▸ WORK INSTRUCTION: From the line that contains "[8:14.76-8:15.76]" to the end of the entries, copy each line exactly, though the pictures stay out.

++++ EXTRACTED INFORMATION ++++

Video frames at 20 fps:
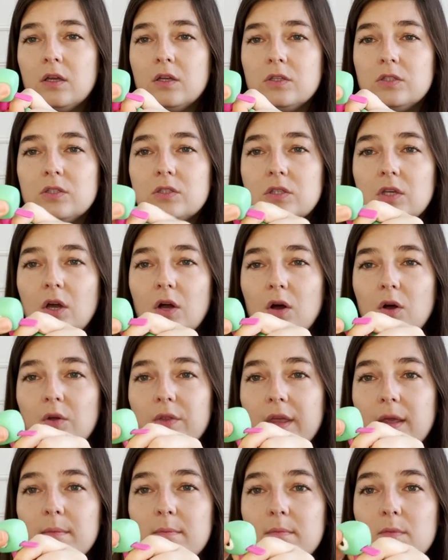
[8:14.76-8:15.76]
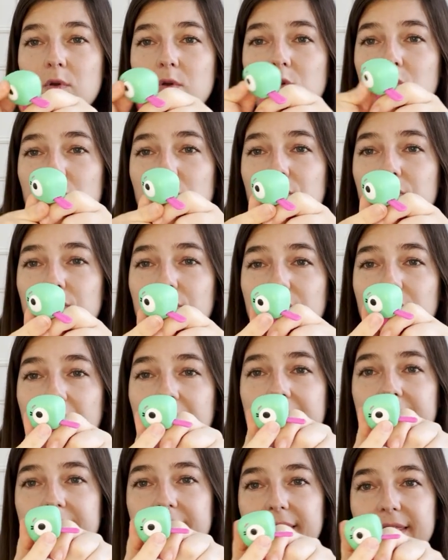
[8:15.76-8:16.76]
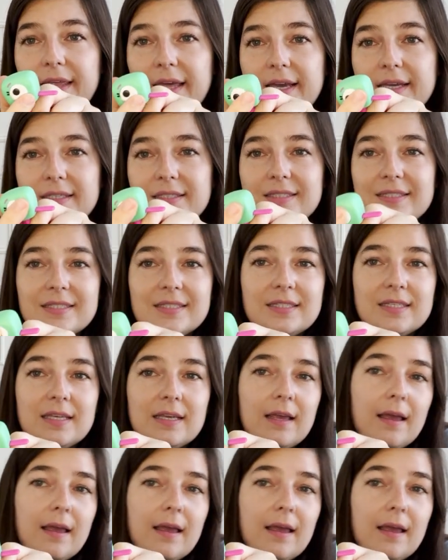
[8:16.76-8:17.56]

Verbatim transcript: So they move like this.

++++

▸ ANSWER SECTION:
[8:14.76-8:15.76]
[8:15.76-8:16.76]
[8:16.76-8:17.56]

Verbatim transcript: So they move like this.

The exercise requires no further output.